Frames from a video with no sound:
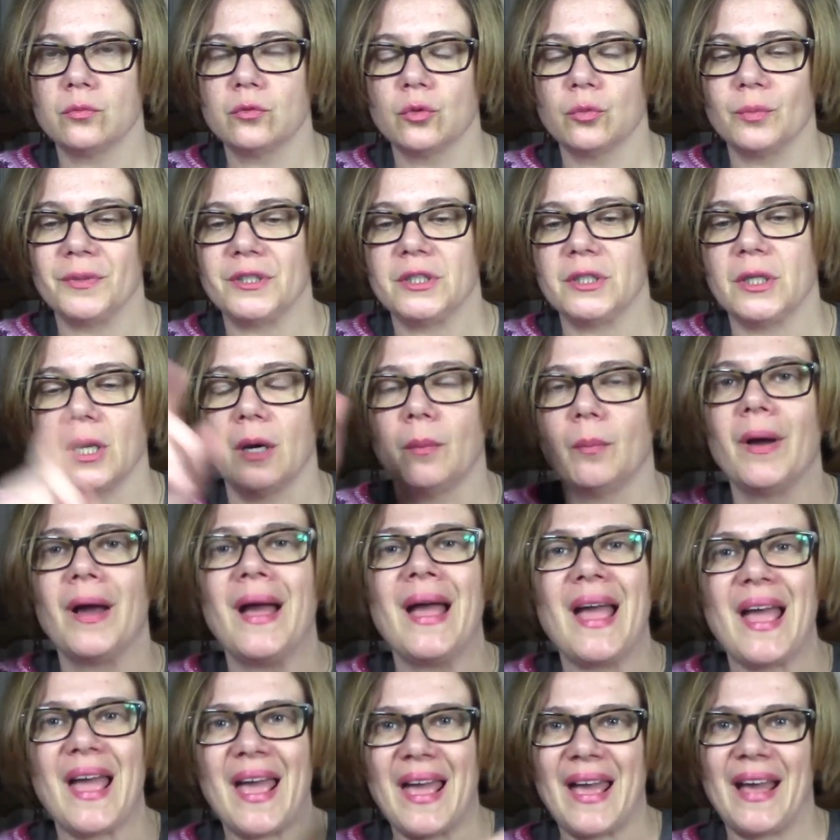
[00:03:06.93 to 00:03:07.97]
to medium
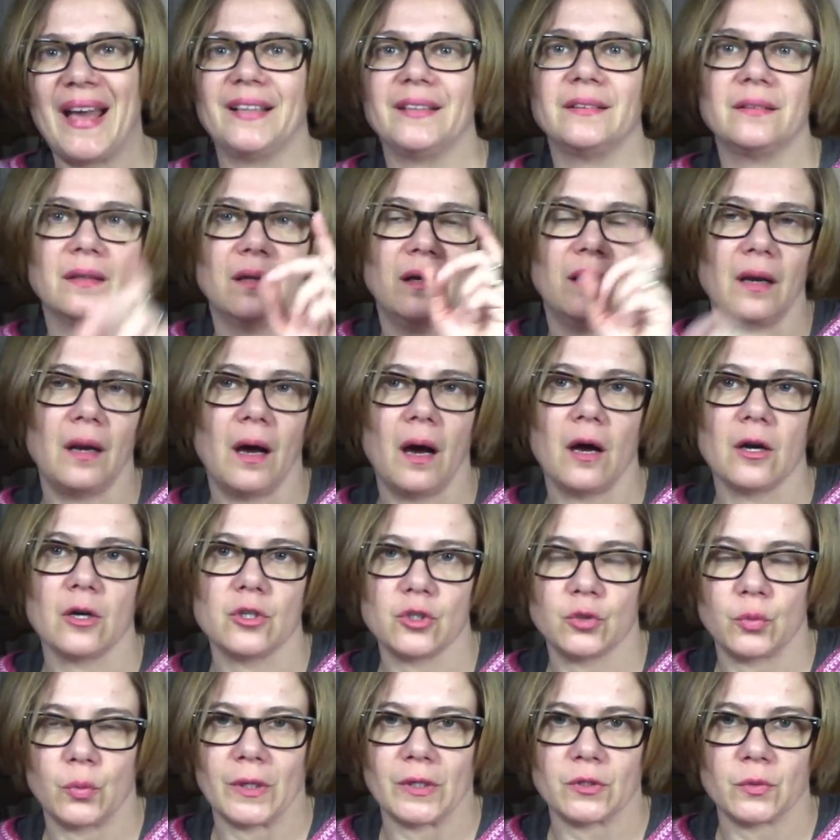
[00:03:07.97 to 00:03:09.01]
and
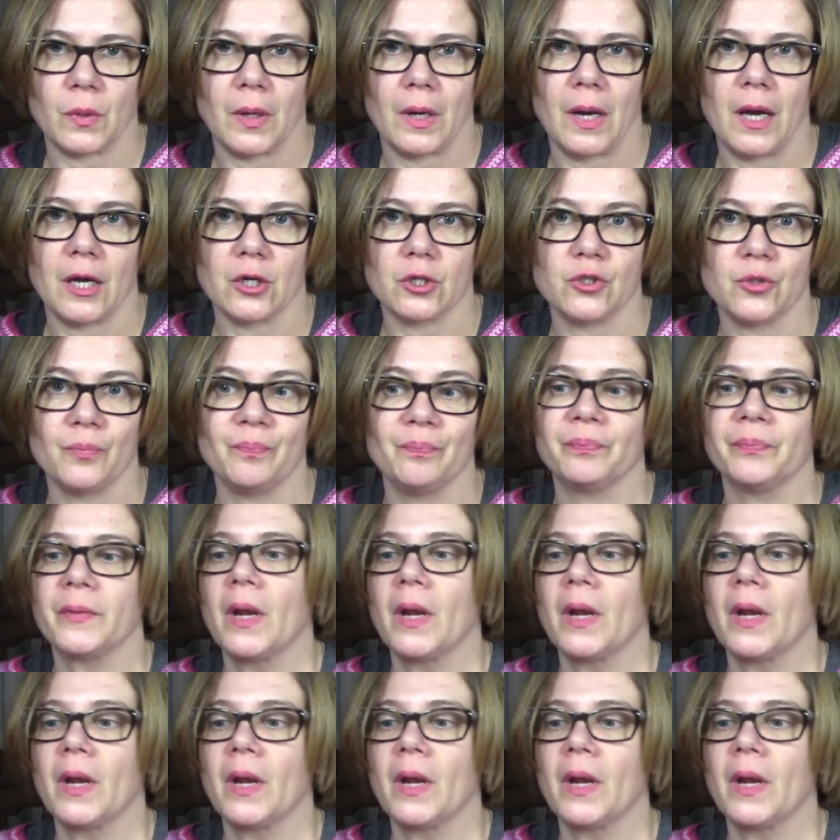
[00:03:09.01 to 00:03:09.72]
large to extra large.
——————
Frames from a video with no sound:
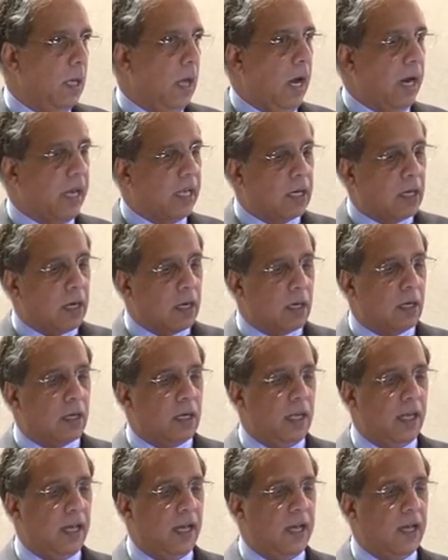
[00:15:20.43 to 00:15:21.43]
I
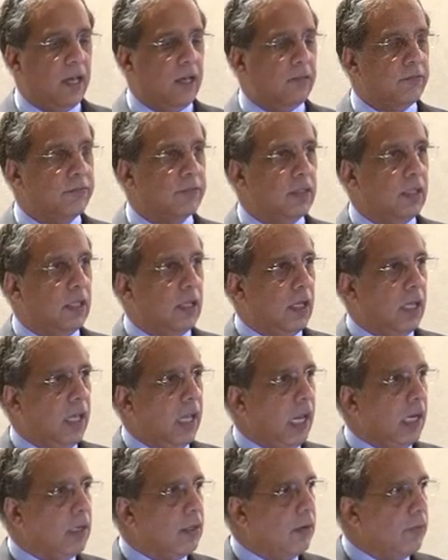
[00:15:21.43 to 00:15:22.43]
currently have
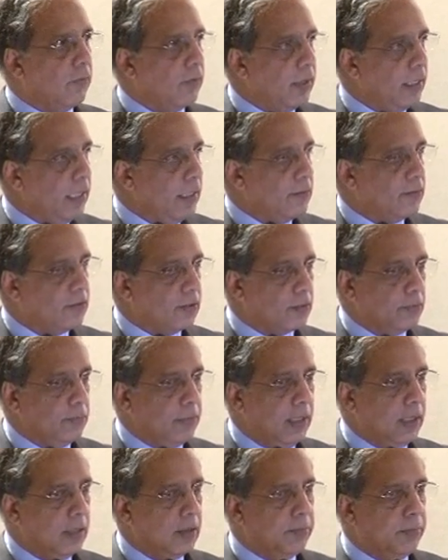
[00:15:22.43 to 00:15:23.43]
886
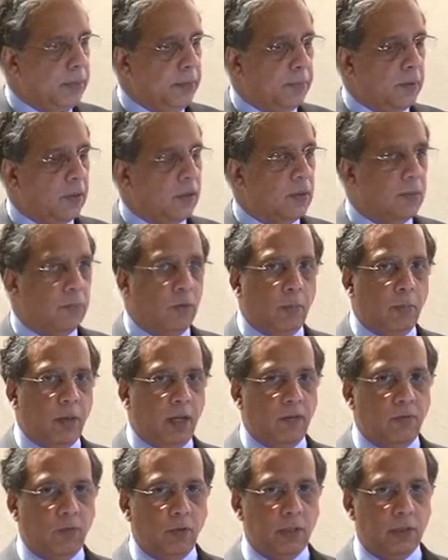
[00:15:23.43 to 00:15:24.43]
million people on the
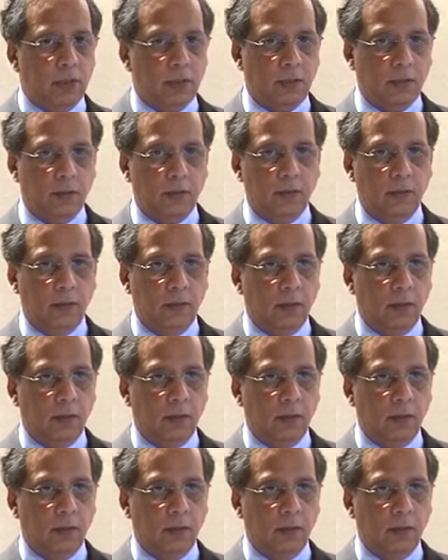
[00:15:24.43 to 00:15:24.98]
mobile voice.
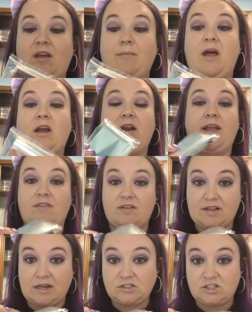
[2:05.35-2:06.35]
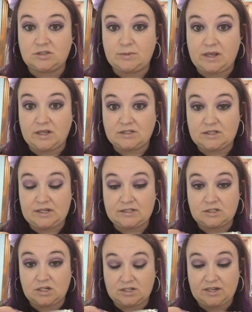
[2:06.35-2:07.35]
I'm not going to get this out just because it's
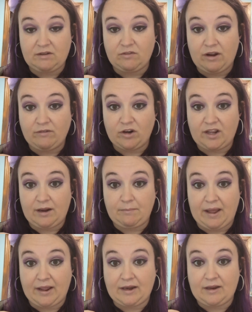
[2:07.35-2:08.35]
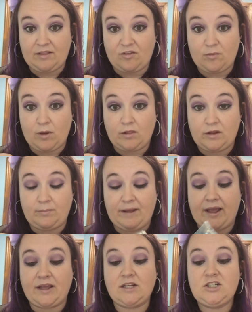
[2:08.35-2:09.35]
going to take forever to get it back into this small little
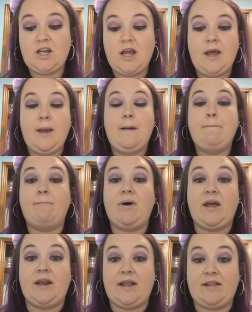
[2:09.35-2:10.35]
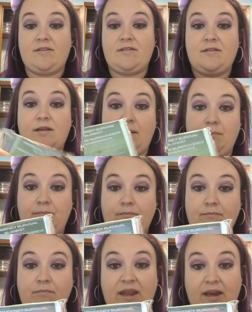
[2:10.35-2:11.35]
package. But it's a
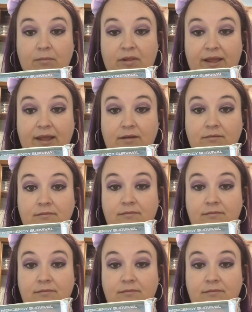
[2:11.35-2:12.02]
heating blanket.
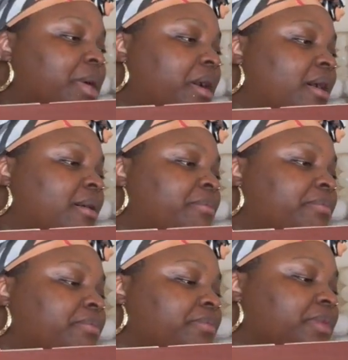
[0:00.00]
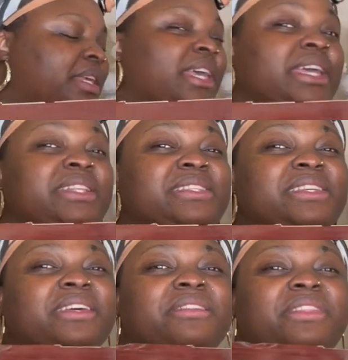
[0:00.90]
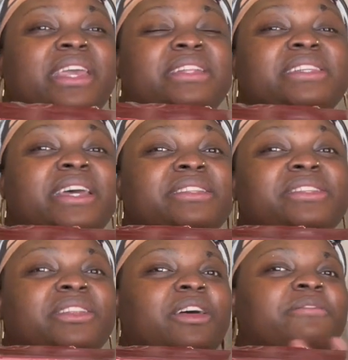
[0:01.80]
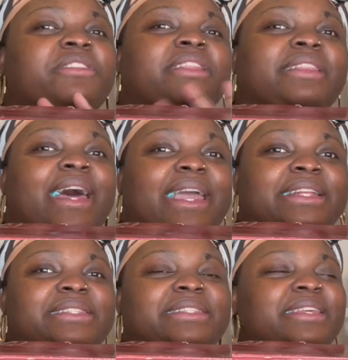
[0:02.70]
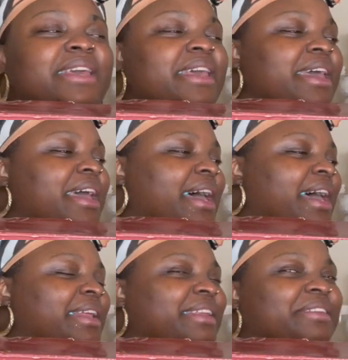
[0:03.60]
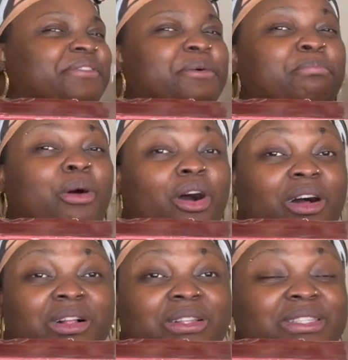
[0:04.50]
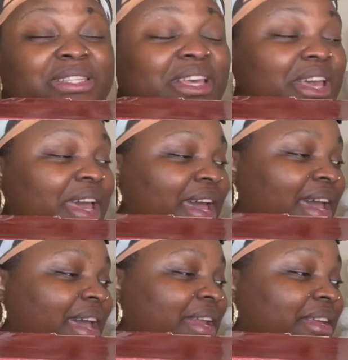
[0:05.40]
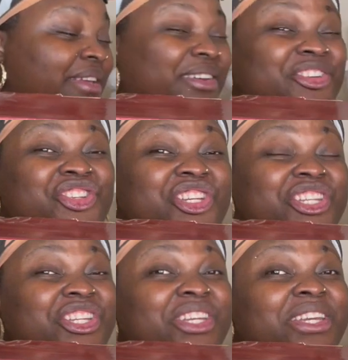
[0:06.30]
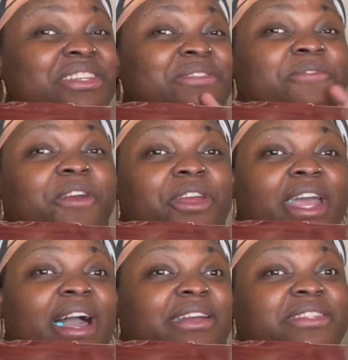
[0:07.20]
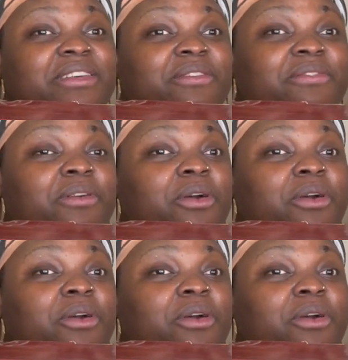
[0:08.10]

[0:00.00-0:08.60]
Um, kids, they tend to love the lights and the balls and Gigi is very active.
——————
(Task prompt) Nothing but the lines above, starting at the line that contains "[00:15:23.43 to 00:15:24.43]" and ending at the line that contains "[2:09.35-2:10.35]", should be given again, exactly and without the pictures.

(Response to the task)
[00:15:23.43 to 00:15:24.43]
million people on the
[00:15:24.43 to 00:15:24.98]
mobile voice.
[2:05.35-2:06.35]
[2:06.35-2:07.35]
I'm not going to get this out just because it's
[2:07.35-2:08.35]
[2:08.35-2:09.35]
going to take forever to get it back into this small little
[2:09.35-2:10.35]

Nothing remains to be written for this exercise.